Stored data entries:
|---|

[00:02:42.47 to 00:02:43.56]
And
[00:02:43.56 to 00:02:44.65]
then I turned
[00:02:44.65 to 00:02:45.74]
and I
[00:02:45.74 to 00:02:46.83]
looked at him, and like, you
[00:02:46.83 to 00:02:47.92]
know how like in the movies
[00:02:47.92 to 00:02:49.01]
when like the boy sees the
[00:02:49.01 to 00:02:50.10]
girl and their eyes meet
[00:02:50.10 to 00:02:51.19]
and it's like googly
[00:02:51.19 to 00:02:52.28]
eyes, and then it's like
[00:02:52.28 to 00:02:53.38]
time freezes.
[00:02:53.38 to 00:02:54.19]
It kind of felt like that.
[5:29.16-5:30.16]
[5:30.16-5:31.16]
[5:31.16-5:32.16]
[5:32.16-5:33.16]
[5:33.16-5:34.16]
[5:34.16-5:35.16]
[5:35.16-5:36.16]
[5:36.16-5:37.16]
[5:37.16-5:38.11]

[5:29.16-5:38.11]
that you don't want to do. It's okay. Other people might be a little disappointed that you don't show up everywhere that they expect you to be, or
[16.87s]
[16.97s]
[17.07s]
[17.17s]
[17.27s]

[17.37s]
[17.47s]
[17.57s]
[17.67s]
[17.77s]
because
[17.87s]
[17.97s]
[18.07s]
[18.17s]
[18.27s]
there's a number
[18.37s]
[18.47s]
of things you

|---|

▸ Task to complete:
Your task is to retype all of the records exactly.

▸ Result:
[00:02:42.47 to 00:02:43.56]
And
[00:02:43.56 to 00:02:44.65]
then I turned
[00:02:44.65 to 00:02:45.74]
and I
[00:02:45.74 to 00:02:46.83]
looked at him, and like, you
[00:02:46.83 to 00:02:47.92]
know how like in the movies
[00:02:47.92 to 00:02:49.01]
when like the boy sees the
[00:02:49.01 to 00:02:50.10]
girl and their eyes meet
[00:02:50.10 to 00:02:51.19]
and it's like googly
[00:02:51.19 to 00:02:52.28]
eyes, and then it's like
[00:02:52.28 to 00:02:53.38]
time freezes.
[00:02:53.38 to 00:02:54.19]
It kind of felt like that.
[5:29.16-5:30.16]
[5:30.16-5:31.16]
[5:31.16-5:32.16]
[5:32.16-5:33.16]
[5:33.16-5:34.16]
[5:34.16-5:35.16]
[5:35.16-5:36.16]
[5:36.16-5:37.16]
[5:37.16-5:38.11]

[5:29.16-5:38.11]
that you don't want to do. It's okay. Other people might be a little disappointed that you don't show up everywhere that they expect you to be, or
[16.87s]
[16.97s]
[17.07s]
[17.17s]
[17.27s]

[17.37s]
[17.47s]
[17.57s]
[17.67s]
[17.77s]
because
[17.87s]
[17.97s]
[18.07s]
[18.17s]
[18.27s]
there's a number
[18.37s]
[18.47s]
of things you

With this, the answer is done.